» Task prompt: Report only the number of lines in this material that include "frames".

BEGIN

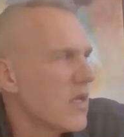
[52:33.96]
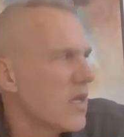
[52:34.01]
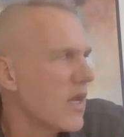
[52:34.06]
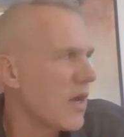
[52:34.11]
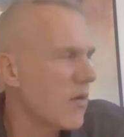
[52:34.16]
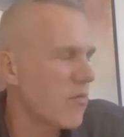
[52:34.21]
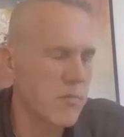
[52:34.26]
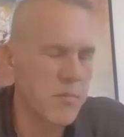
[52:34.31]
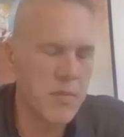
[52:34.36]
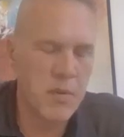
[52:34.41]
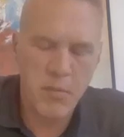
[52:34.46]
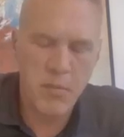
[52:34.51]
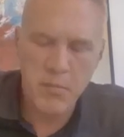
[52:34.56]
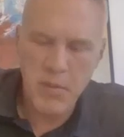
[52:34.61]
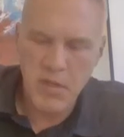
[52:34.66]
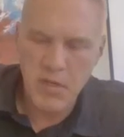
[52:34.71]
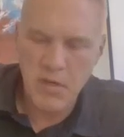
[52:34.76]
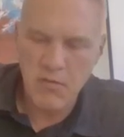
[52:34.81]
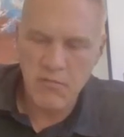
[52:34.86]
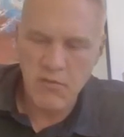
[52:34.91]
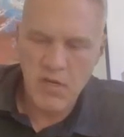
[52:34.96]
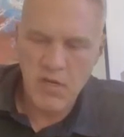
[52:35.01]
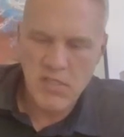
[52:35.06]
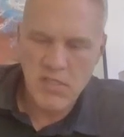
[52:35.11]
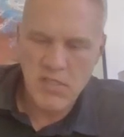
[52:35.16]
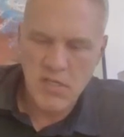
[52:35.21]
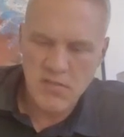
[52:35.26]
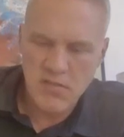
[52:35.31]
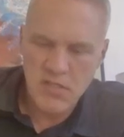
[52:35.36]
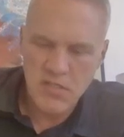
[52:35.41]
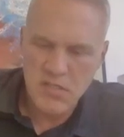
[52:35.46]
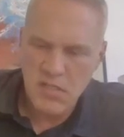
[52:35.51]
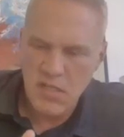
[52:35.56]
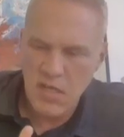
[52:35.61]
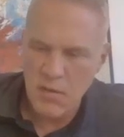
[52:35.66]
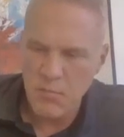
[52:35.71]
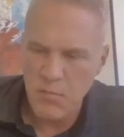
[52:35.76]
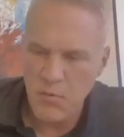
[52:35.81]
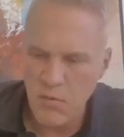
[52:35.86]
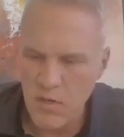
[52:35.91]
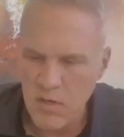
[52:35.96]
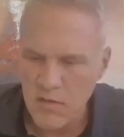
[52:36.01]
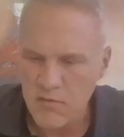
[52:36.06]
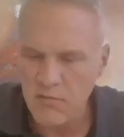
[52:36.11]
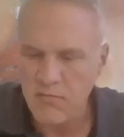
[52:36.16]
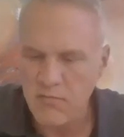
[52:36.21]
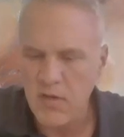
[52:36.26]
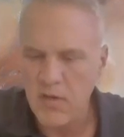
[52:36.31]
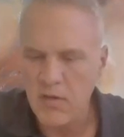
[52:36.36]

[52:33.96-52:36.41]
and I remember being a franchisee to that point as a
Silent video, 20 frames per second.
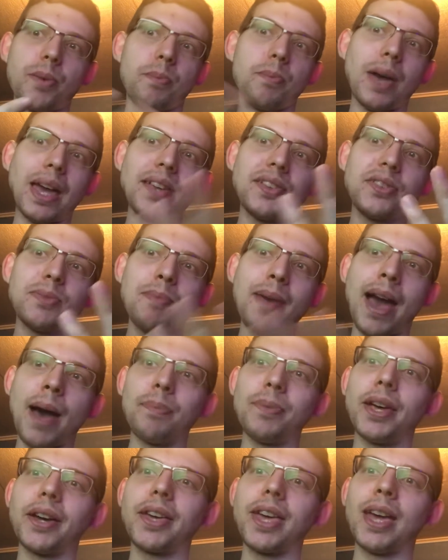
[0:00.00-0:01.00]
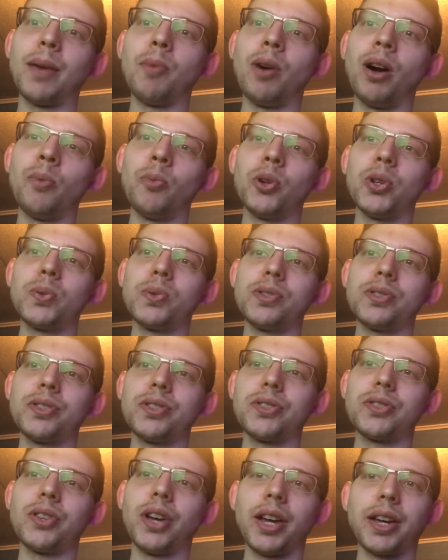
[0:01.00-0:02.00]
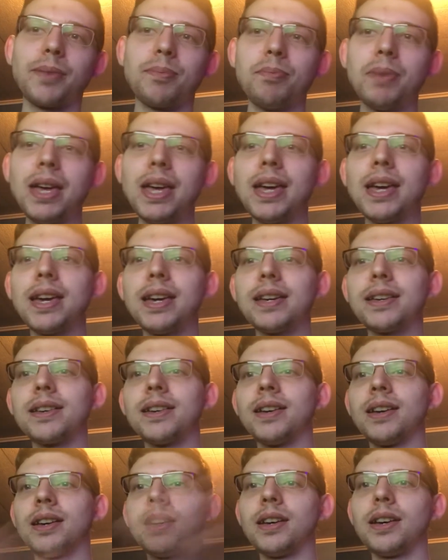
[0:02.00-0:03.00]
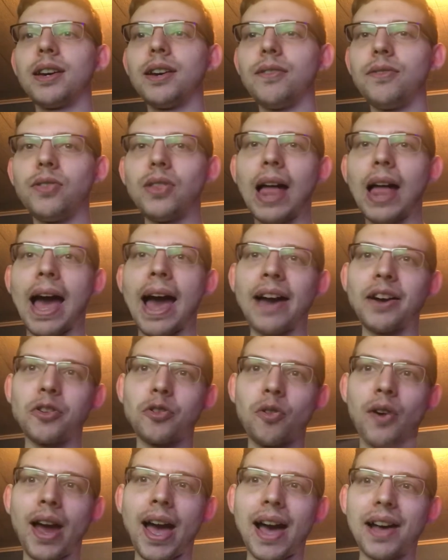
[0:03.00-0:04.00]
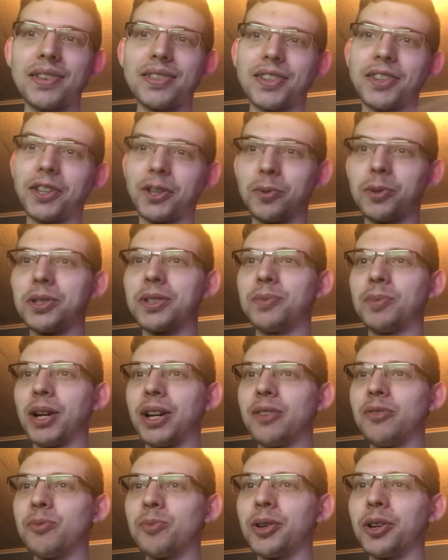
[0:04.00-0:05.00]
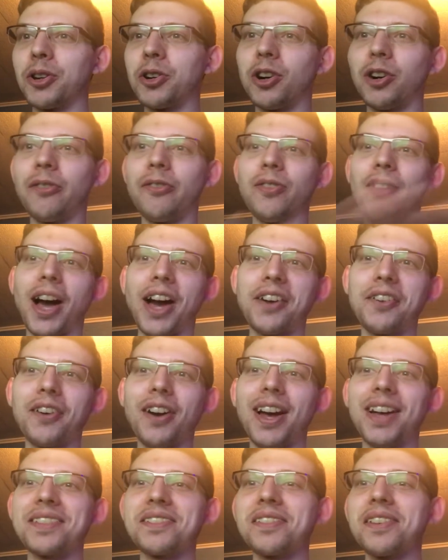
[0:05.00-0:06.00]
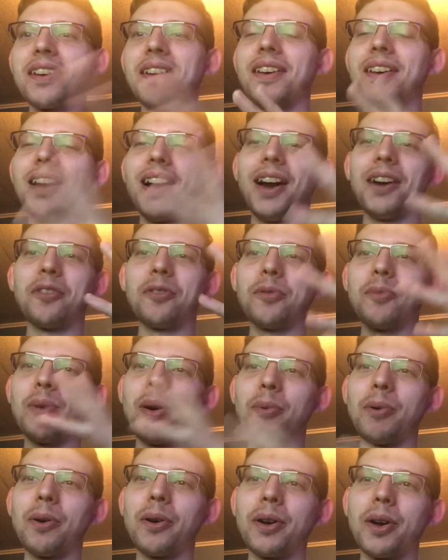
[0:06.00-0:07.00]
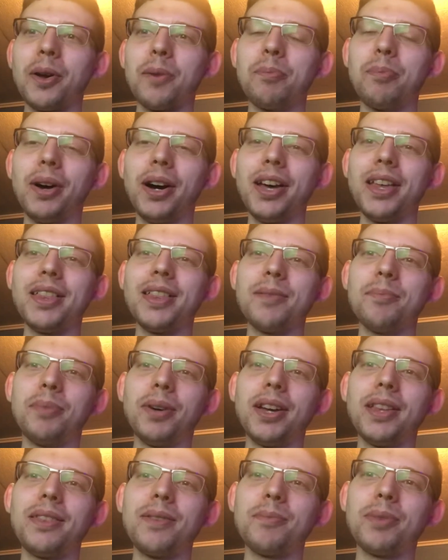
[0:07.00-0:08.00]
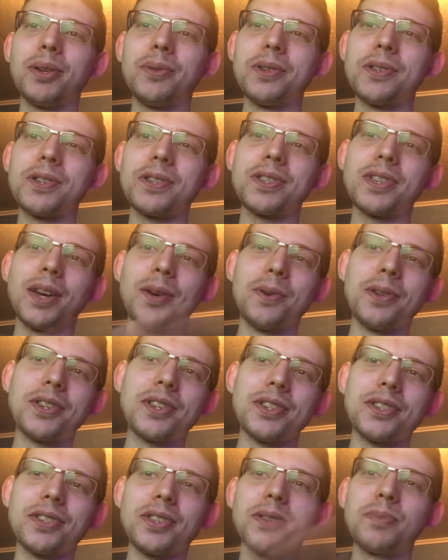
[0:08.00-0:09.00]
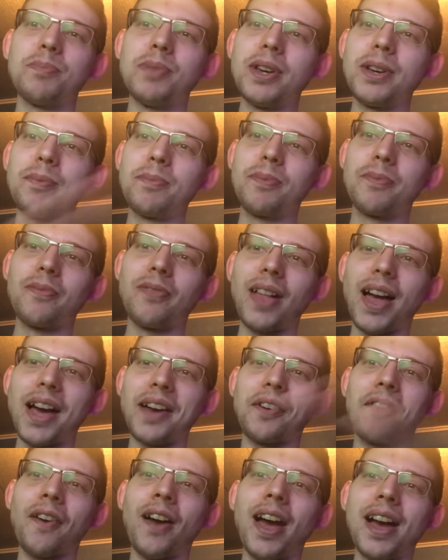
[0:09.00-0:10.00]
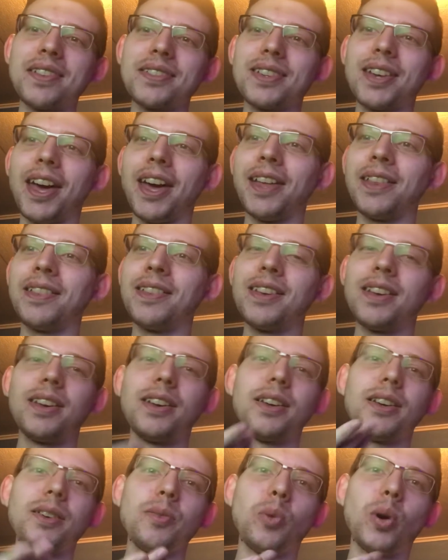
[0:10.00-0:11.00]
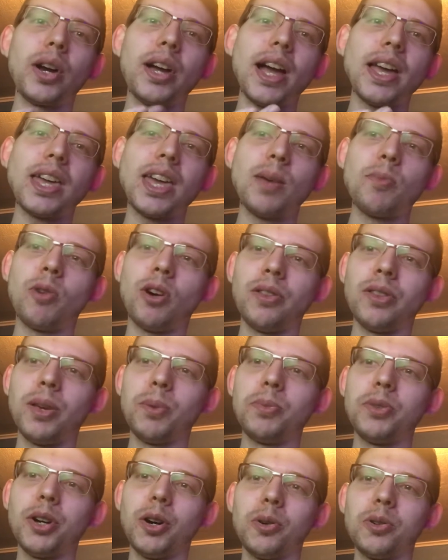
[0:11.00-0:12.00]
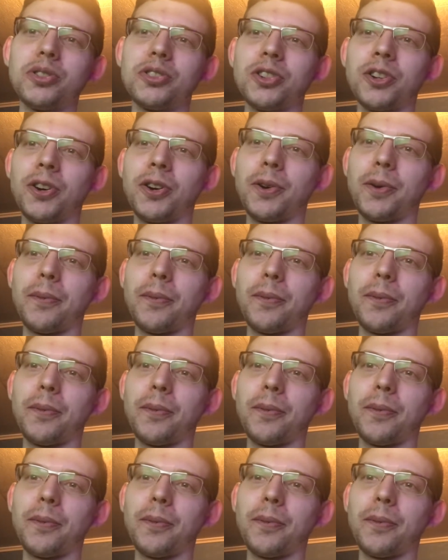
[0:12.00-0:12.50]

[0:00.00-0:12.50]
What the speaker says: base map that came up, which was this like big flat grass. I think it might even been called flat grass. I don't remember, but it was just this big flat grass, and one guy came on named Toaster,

END
BEGIN

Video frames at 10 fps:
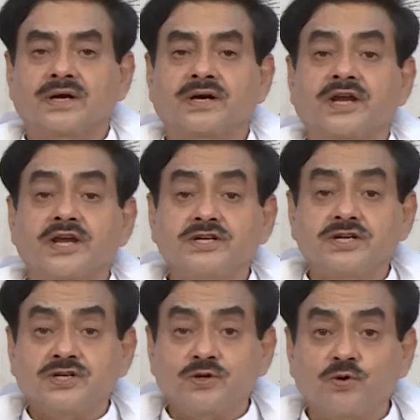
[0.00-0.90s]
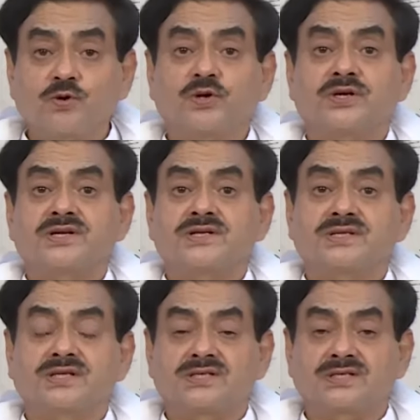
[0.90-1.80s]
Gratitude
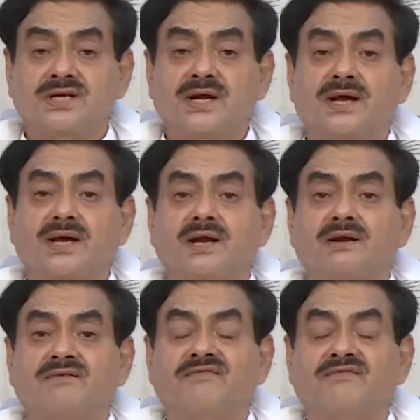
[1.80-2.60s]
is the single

END

» Solution for this exercise: 2